Work required:
Any images in the records should be skipped; transcribe the rest exactly.

The data:
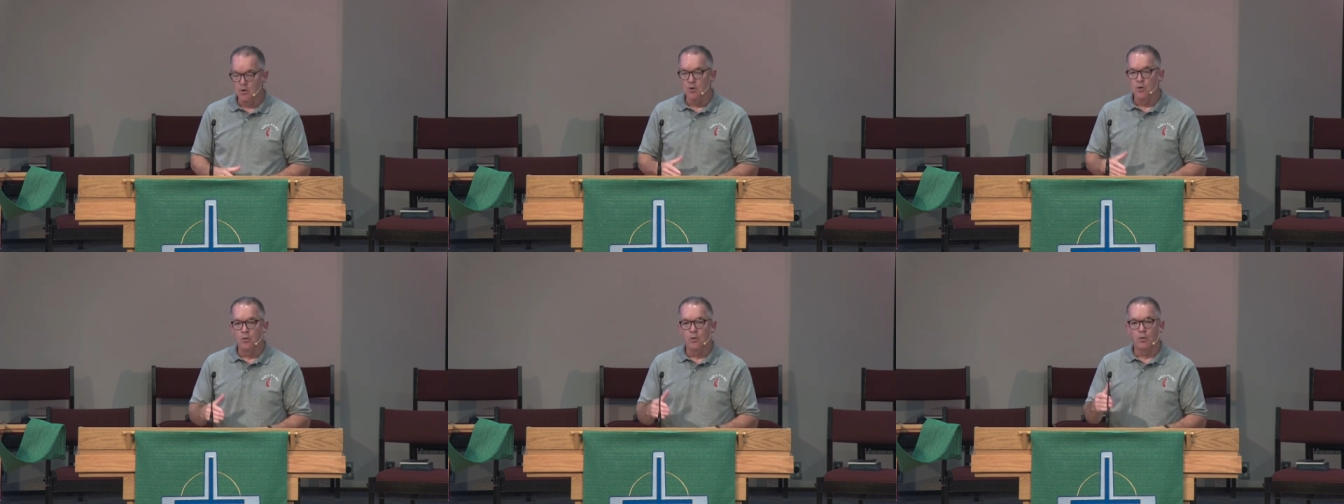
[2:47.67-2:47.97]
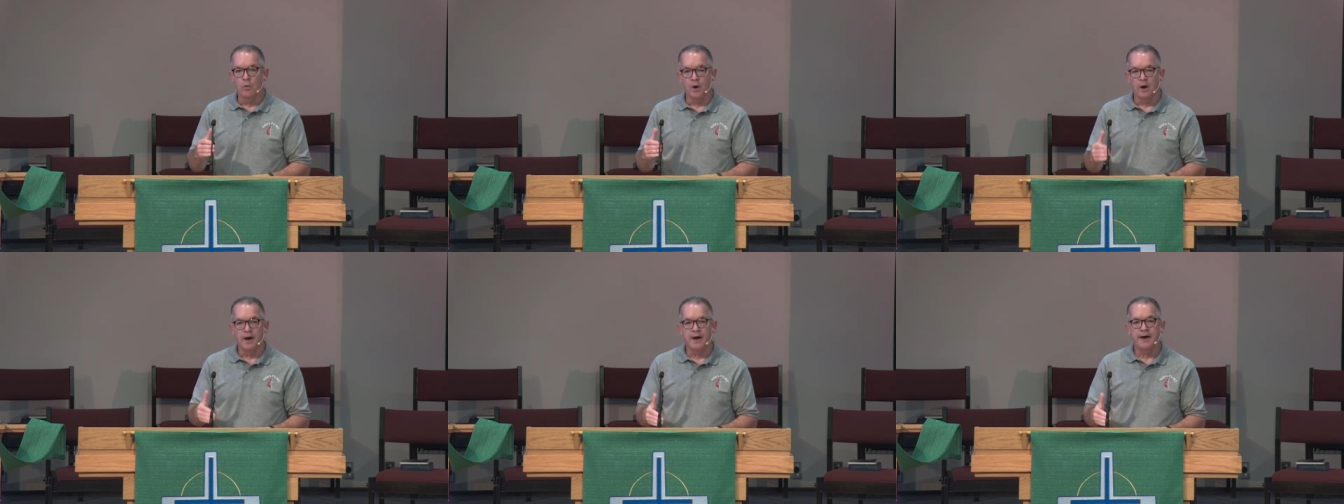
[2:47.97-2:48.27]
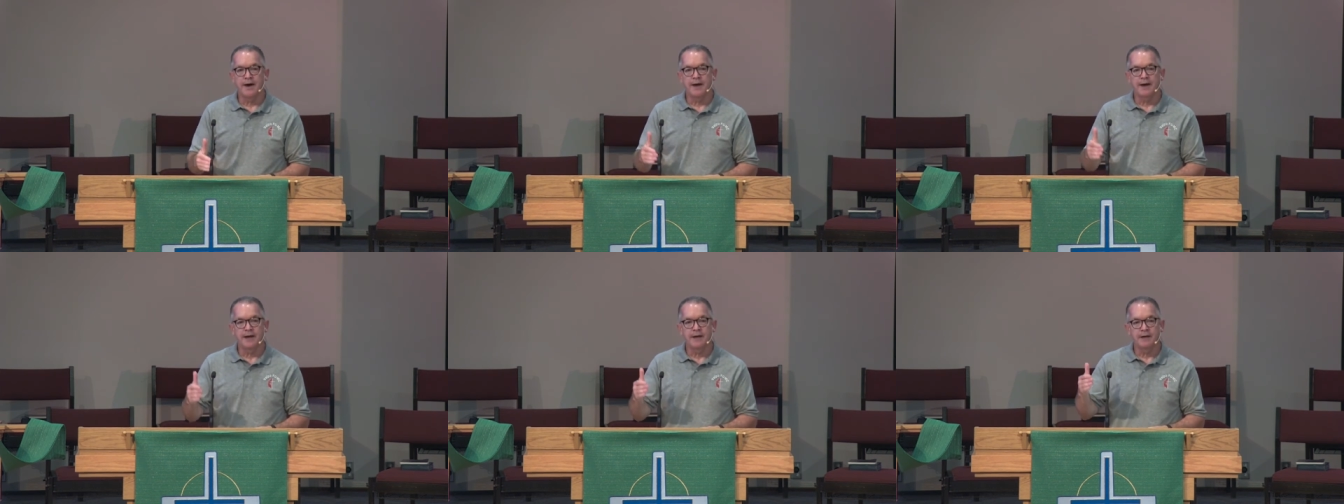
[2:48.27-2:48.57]

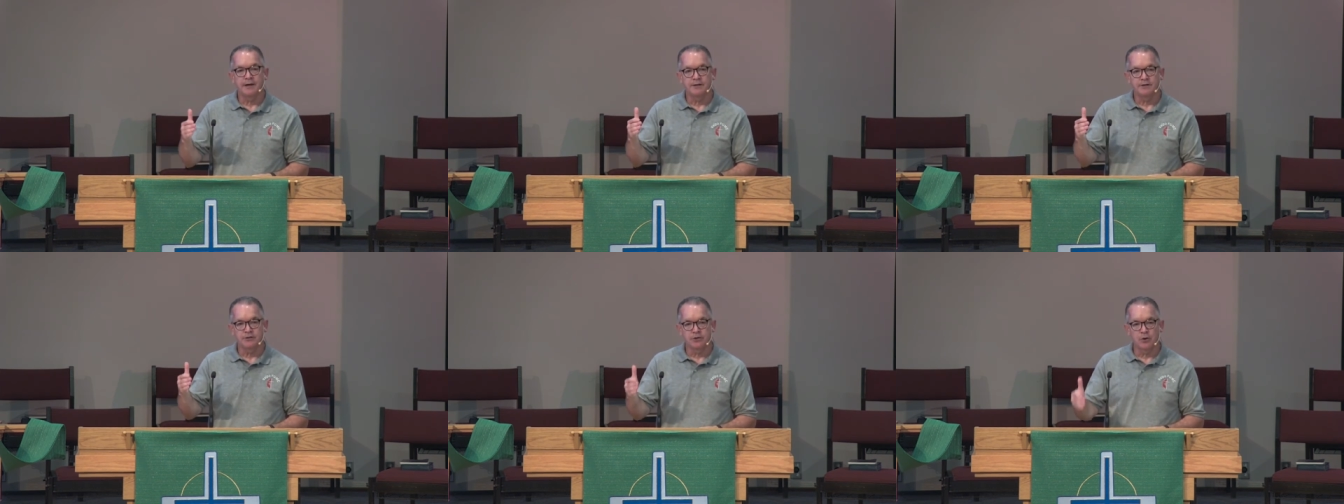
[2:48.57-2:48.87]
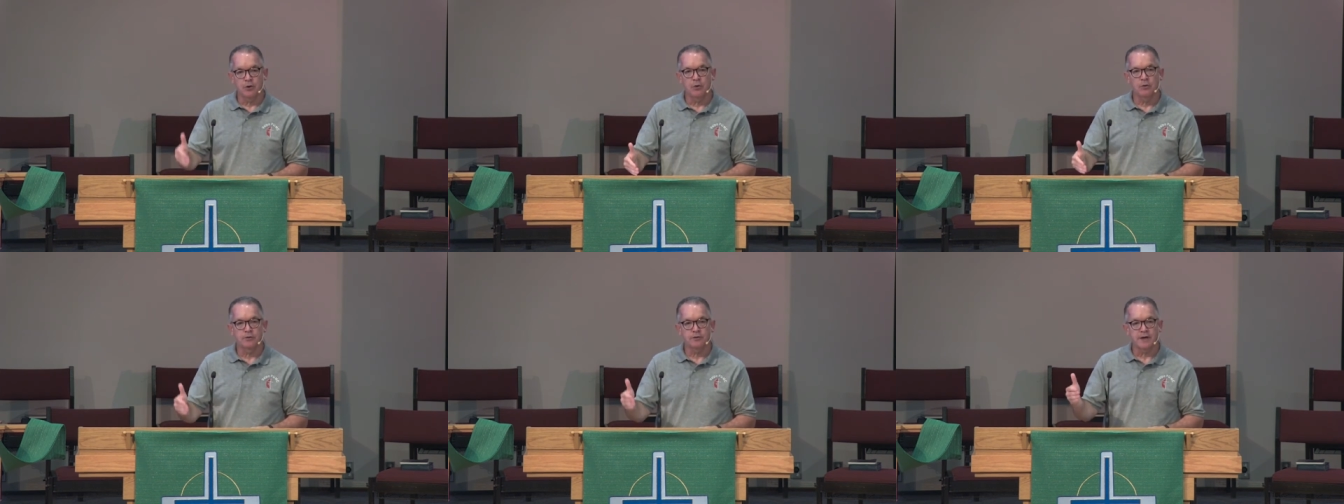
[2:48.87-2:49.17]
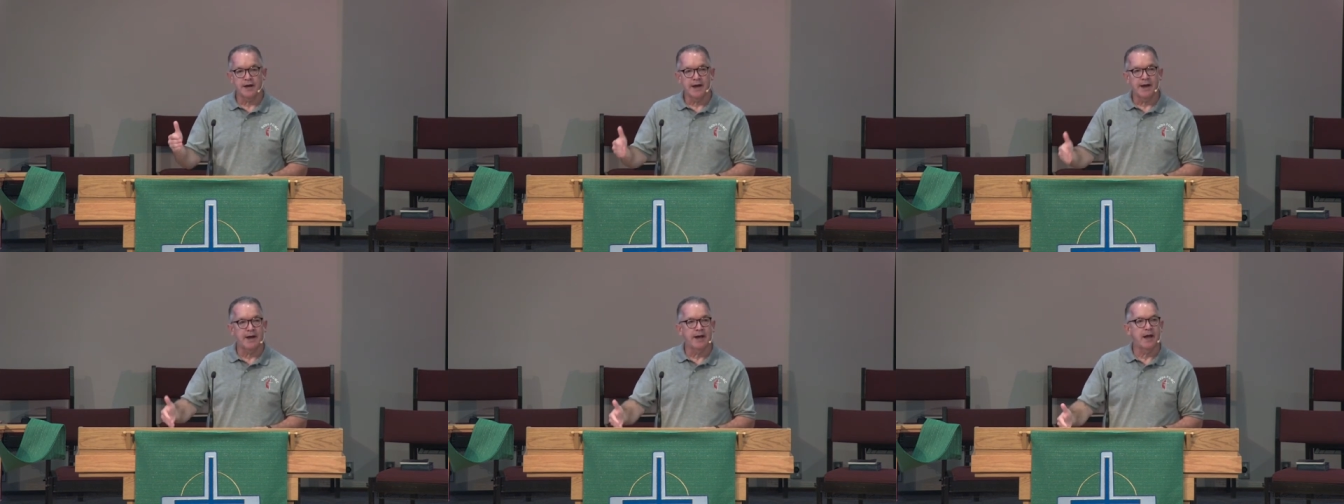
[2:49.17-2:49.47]
Why don't
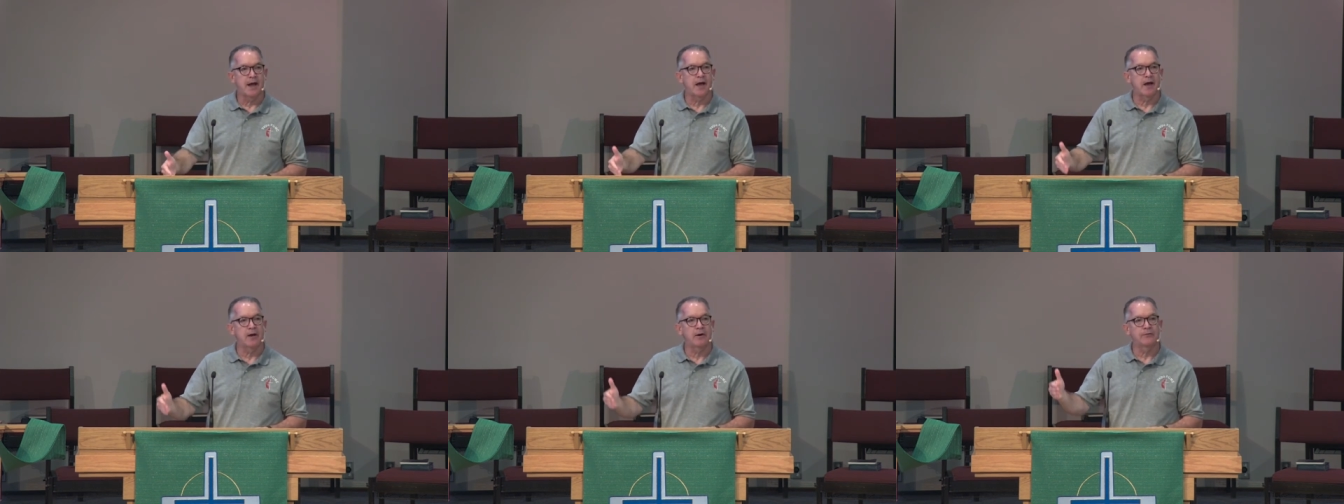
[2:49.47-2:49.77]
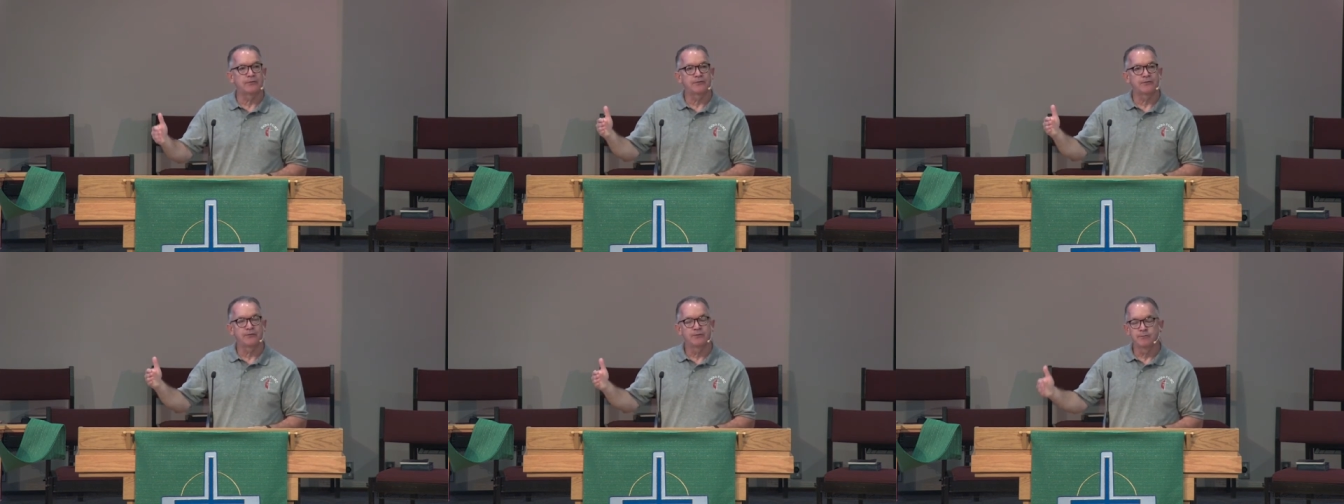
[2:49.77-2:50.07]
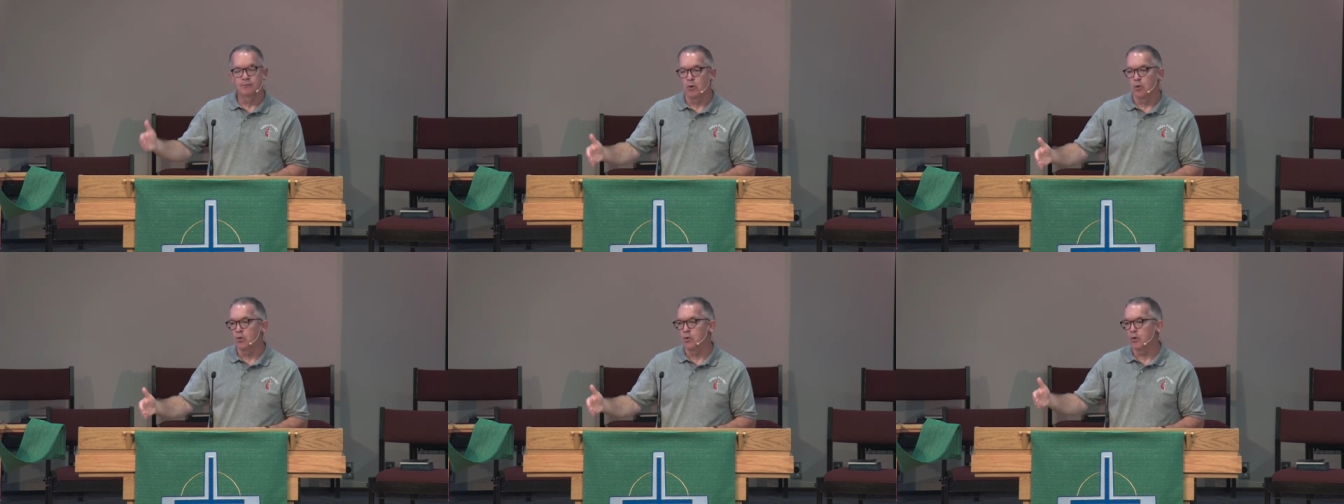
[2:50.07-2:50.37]
I have
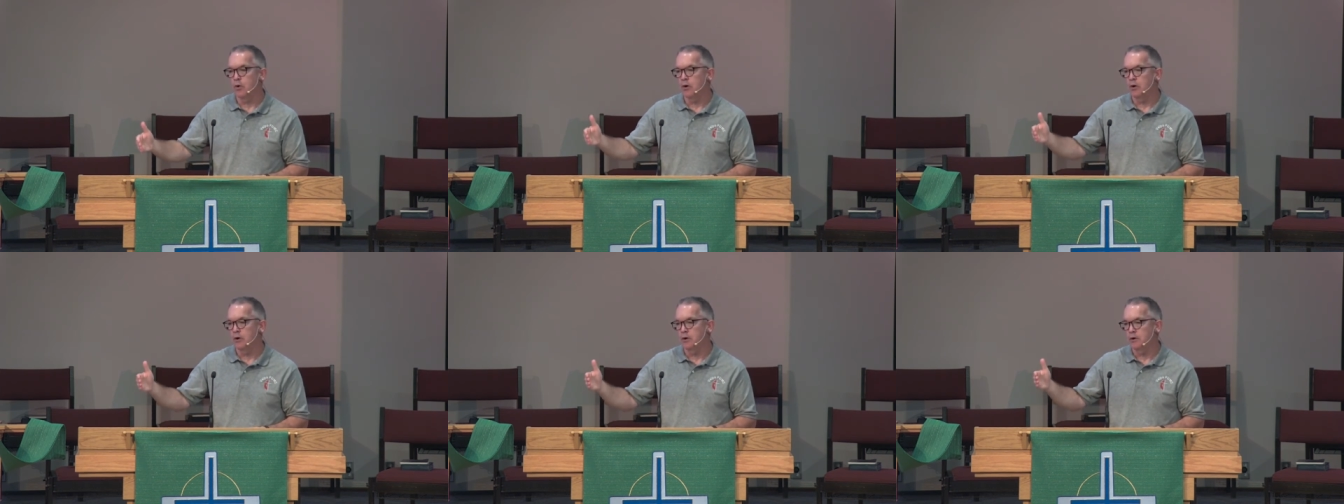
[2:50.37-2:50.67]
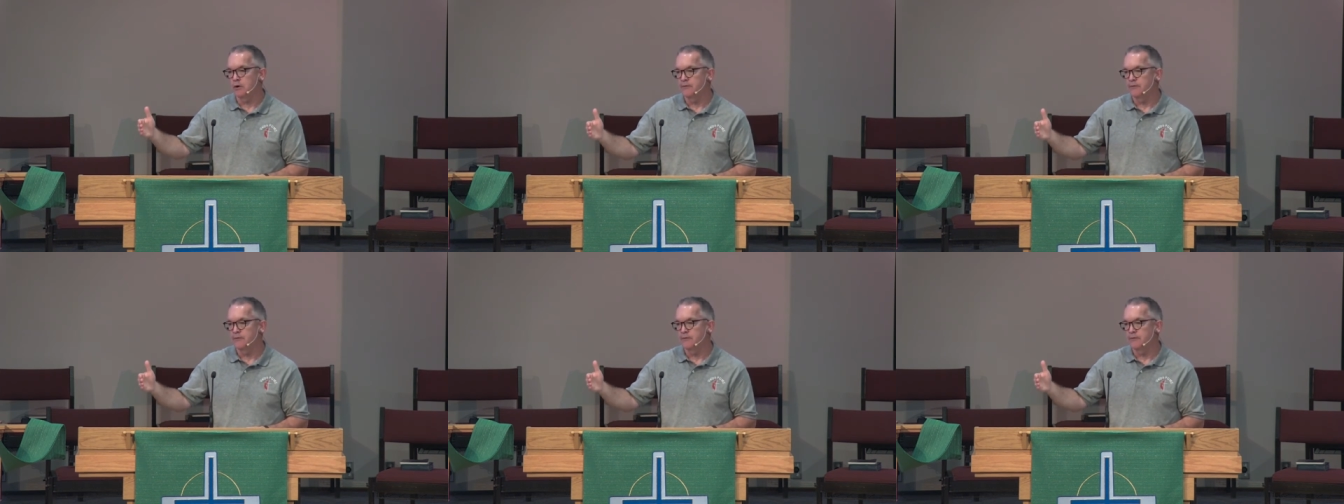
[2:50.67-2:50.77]
more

Answer below:
[2:47.67-2:47.97]
[2:47.97-2:48.27]
[2:48.27-2:48.57]

[2:48.57-2:48.87]
[2:48.87-2:49.17]
[2:49.17-2:49.47]
Why don't
[2:49.47-2:49.77]
[2:49.77-2:50.07]
[2:50.07-2:50.37]
I have
[2:50.37-2:50.67]
[2:50.67-2:50.77]
more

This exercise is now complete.